A test of liability by design
Asato’s framing is deliberate. “Its ability is not an accident, nor misuse, it is a design choice by its creators,” she said, casting the case as one of accountability for how the system was built rather than how an individual abused it. Her law firm, AWO, is seeking damages, a formal acknowledgement that what happened was unlawful, and an order requiring xAI to stop further breaches. Legal director Ravi Naik said the case should make clear to developers that “safety cannot be an afterthought”.
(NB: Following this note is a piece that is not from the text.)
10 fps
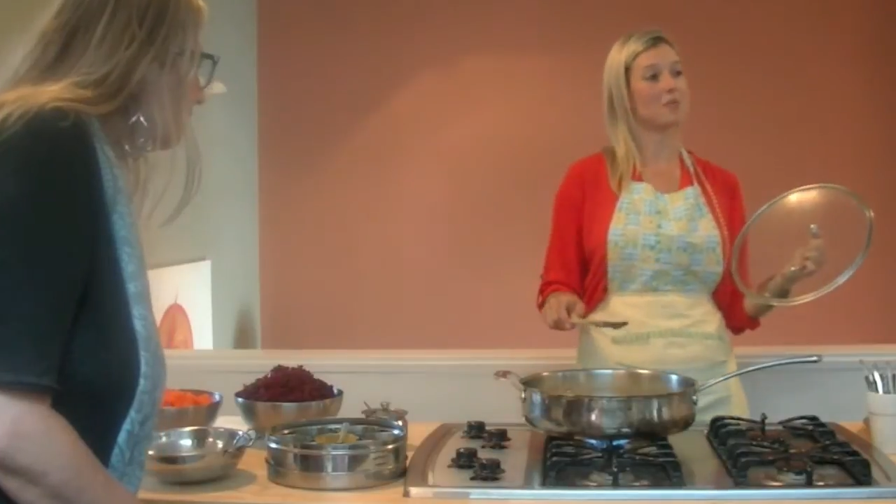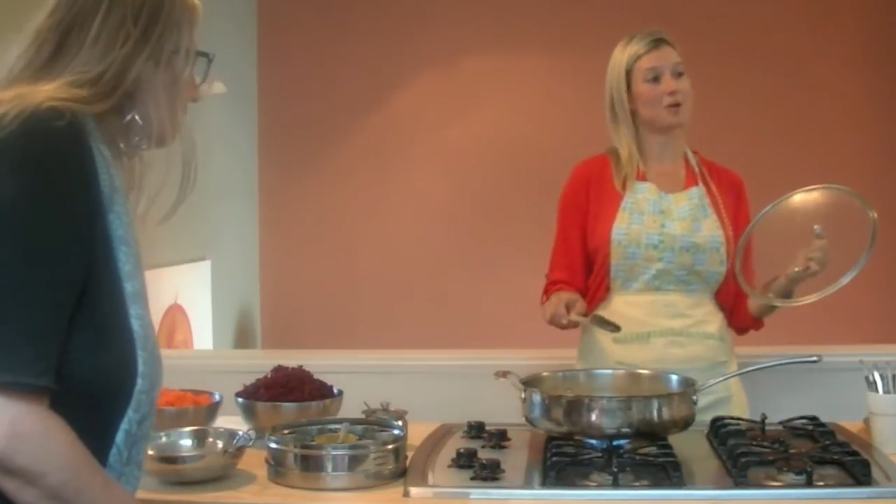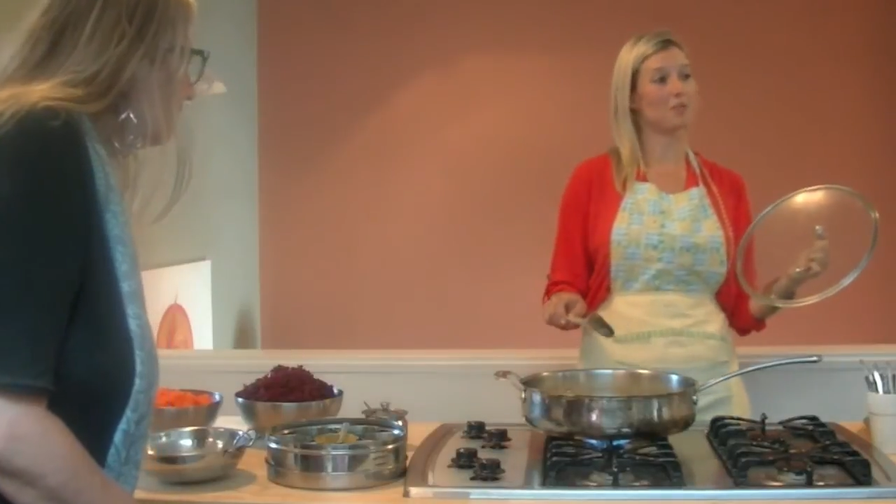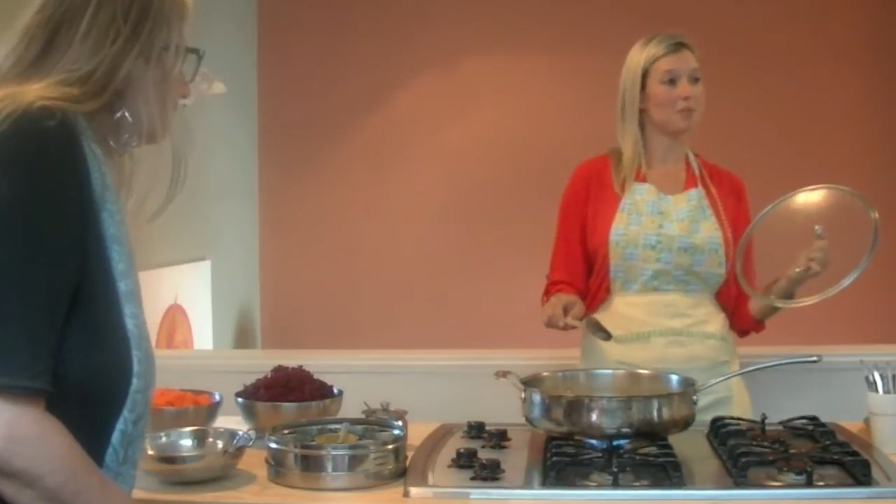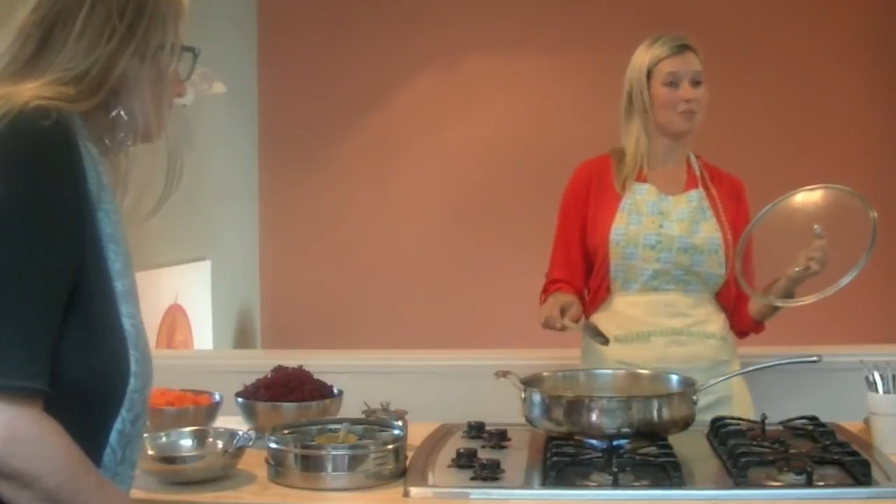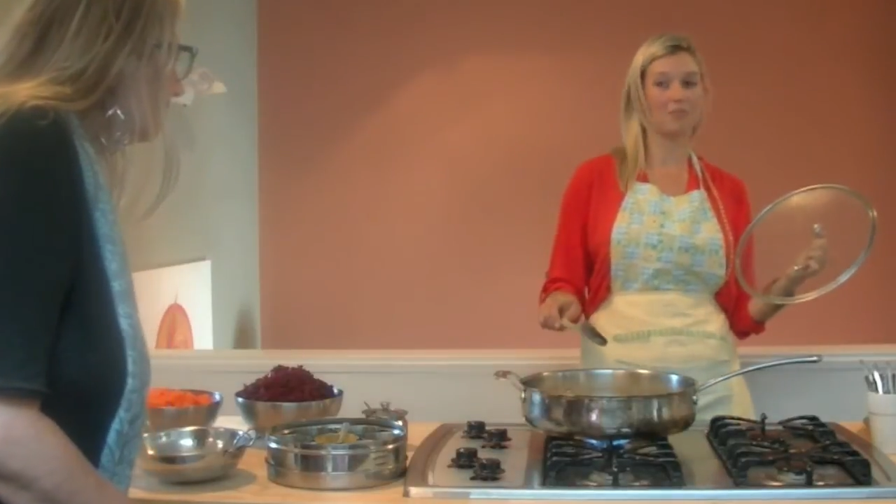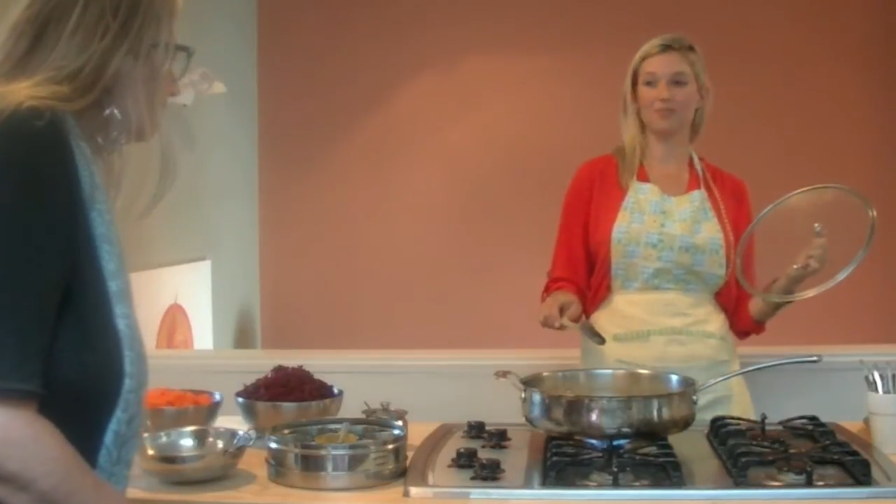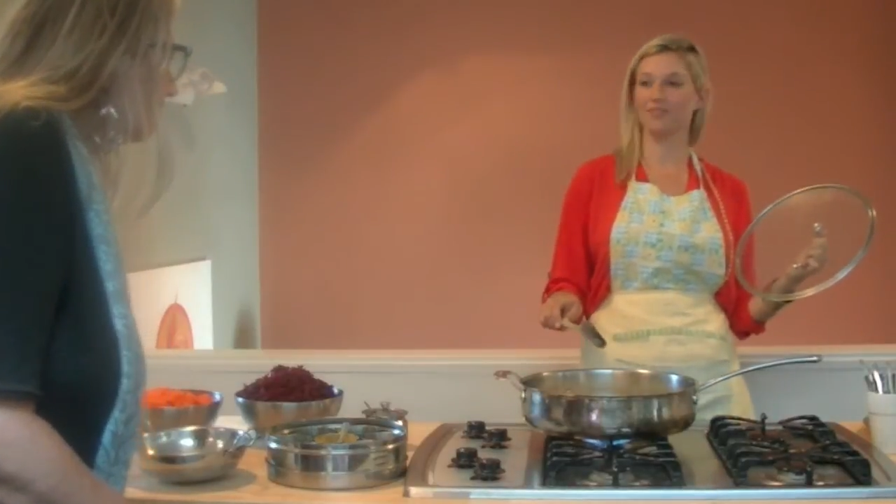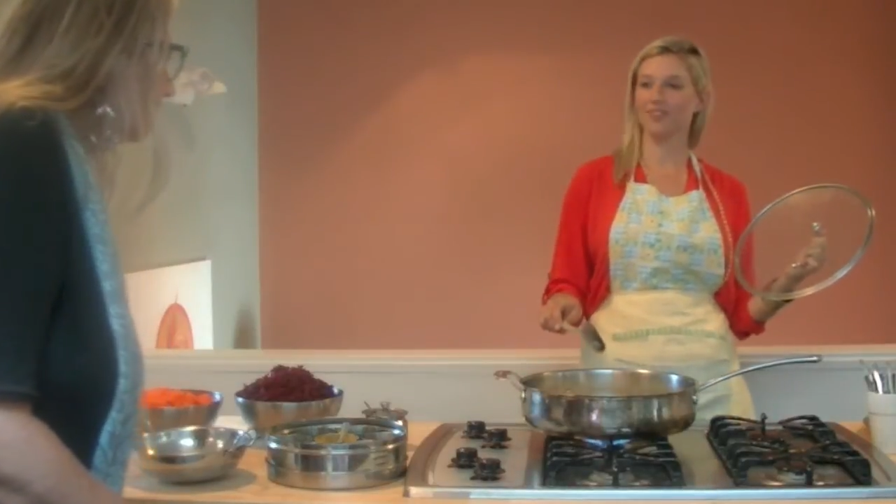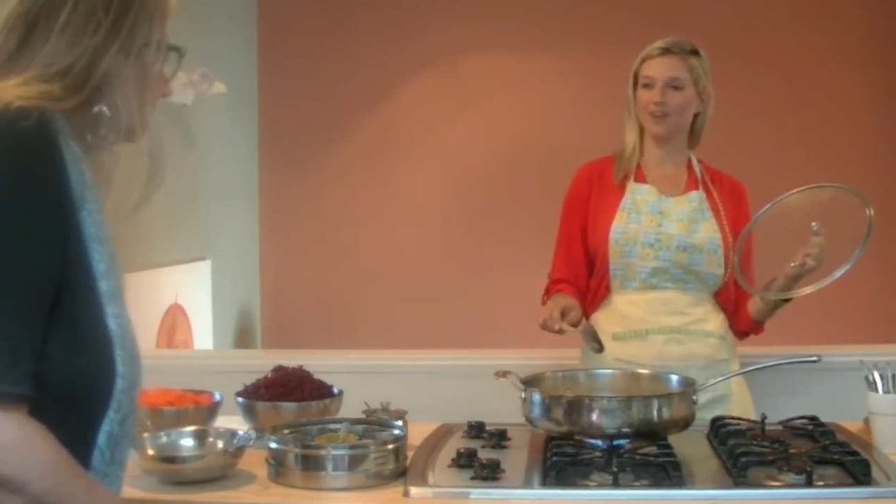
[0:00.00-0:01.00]
minimum
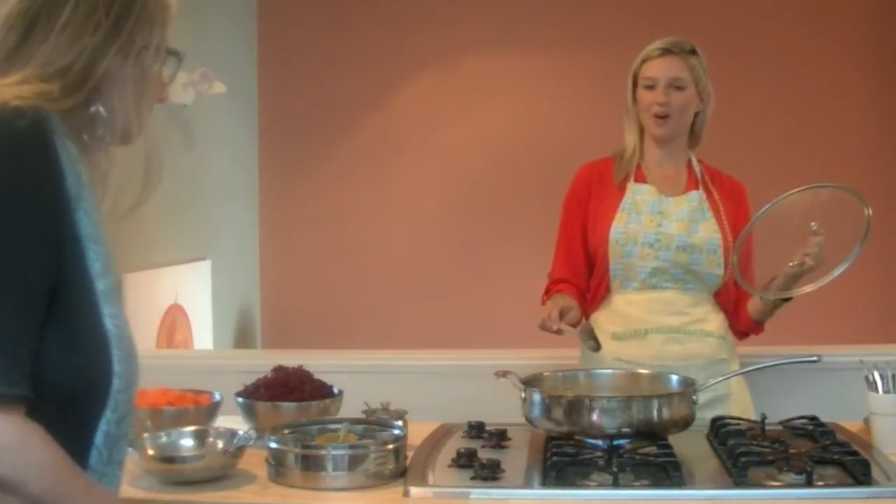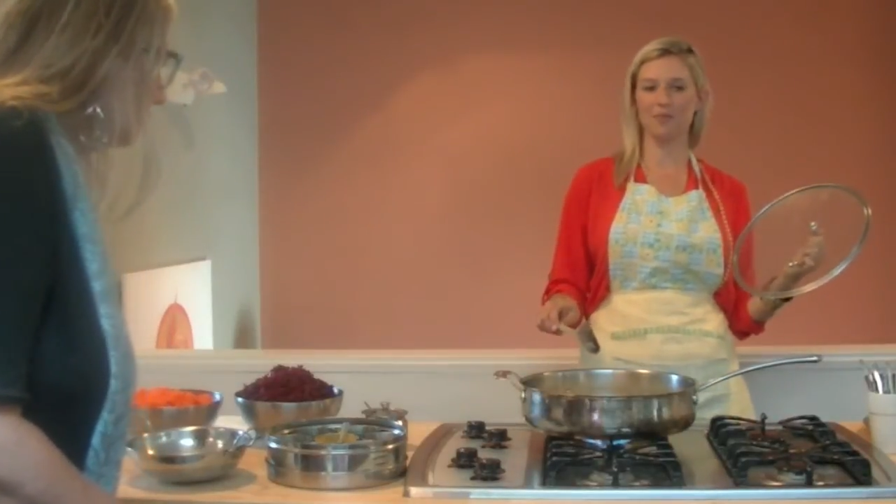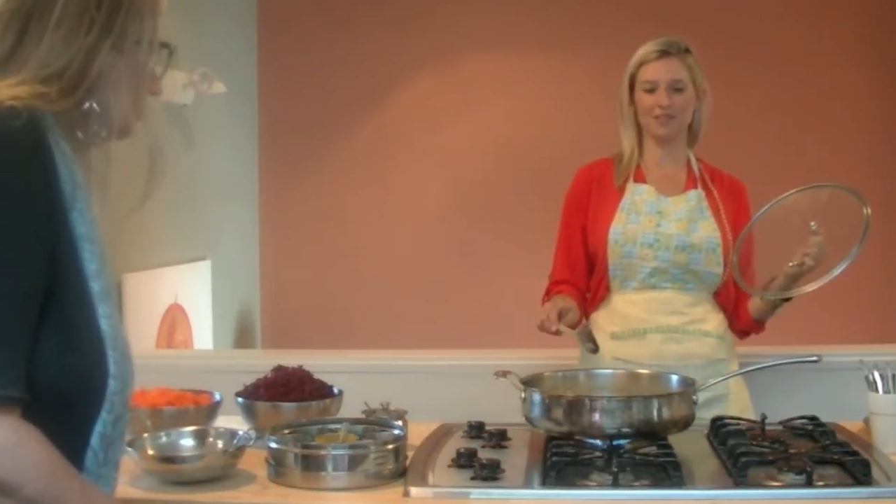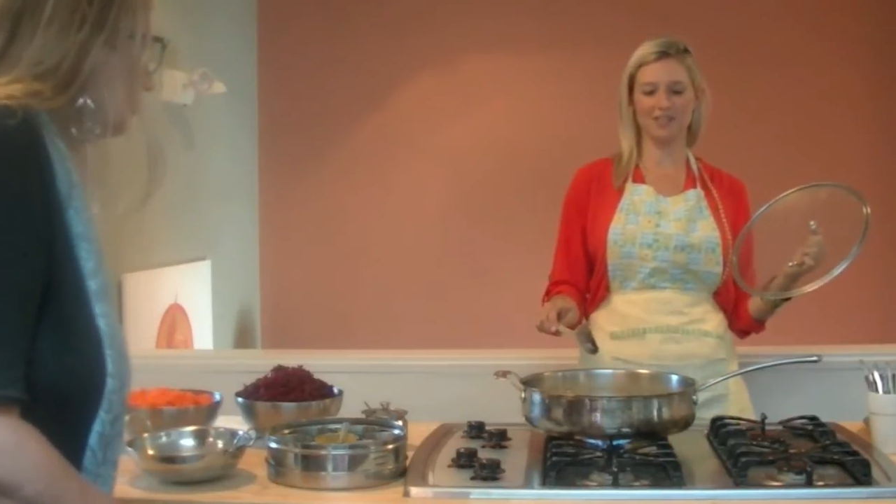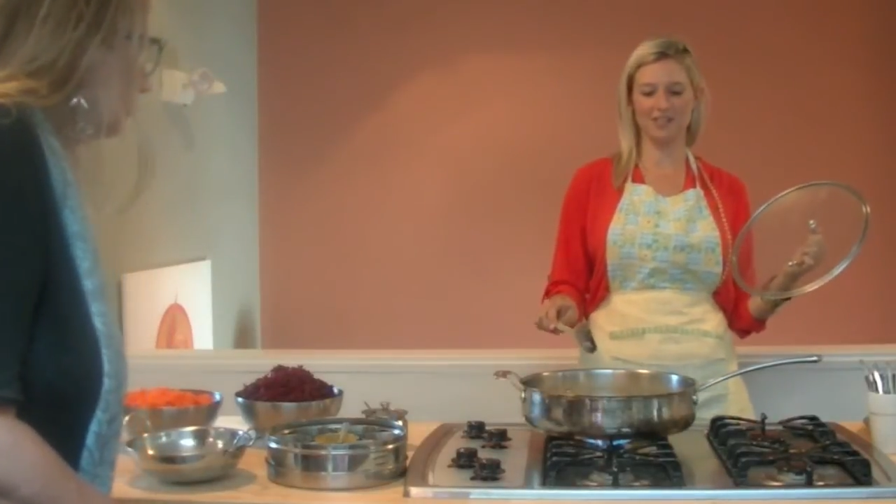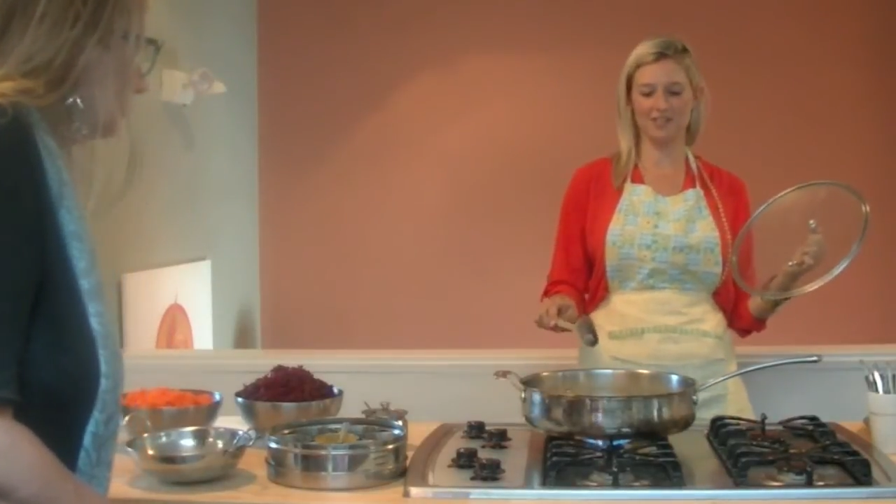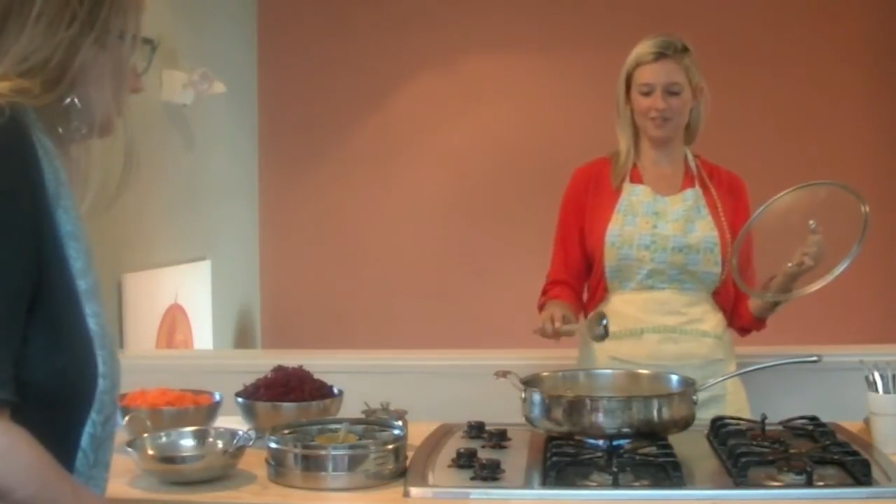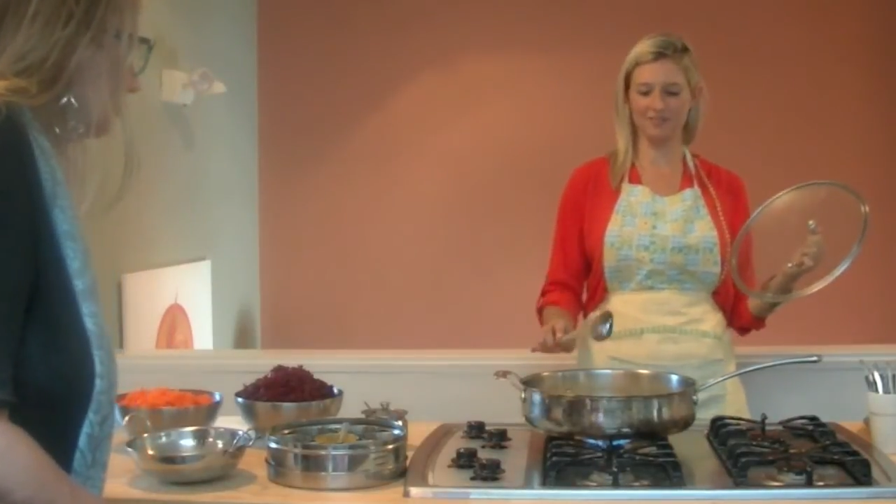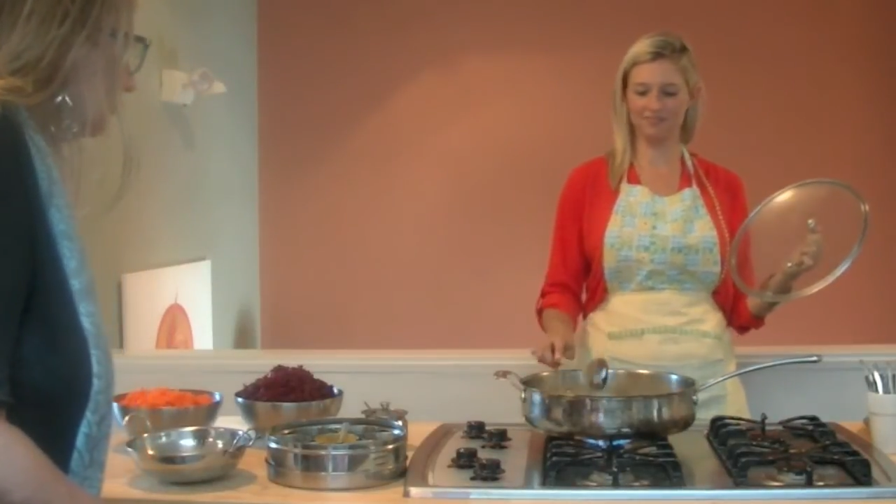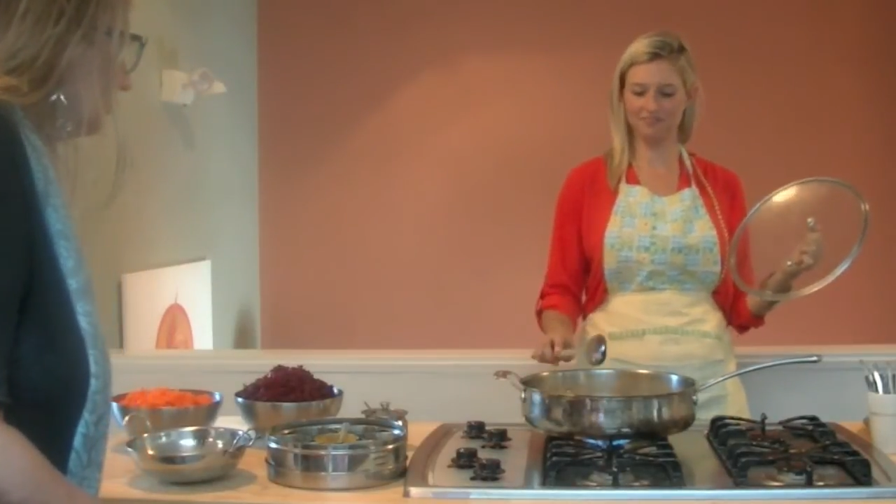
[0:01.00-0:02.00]
caramelization.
Grok is already under regulatory scrutiny in several countries after earlier outcry over non-consensual imagery. xAI said in January it had restricted image editing and blocked revealing-clothing generation in jurisdictions “where it’s illegal”, yet Reuters found in February that the tool still produced sexualised images even when users flagged a lack of consent. In March, the City of Baltimore sued xAI under consumer-protection law.
Looking forward
The significance is the legal theory: rather than chasing anonymous individuals who misuse a tool, the claim targets the company that designed it. If a UK court accepts that argument, it could reshape how liability for generative-AI harms is assigned — a question regulators worldwide are circling but few have tested in court. The case also lands awkwardly for xAI, part of a SpaceX group reportedly preparing one of the largest IPOs in history. For UK policymakers weighing online-safety enforcement, Asato’s suit offers an early read on whether existing data-protection law is up to the job.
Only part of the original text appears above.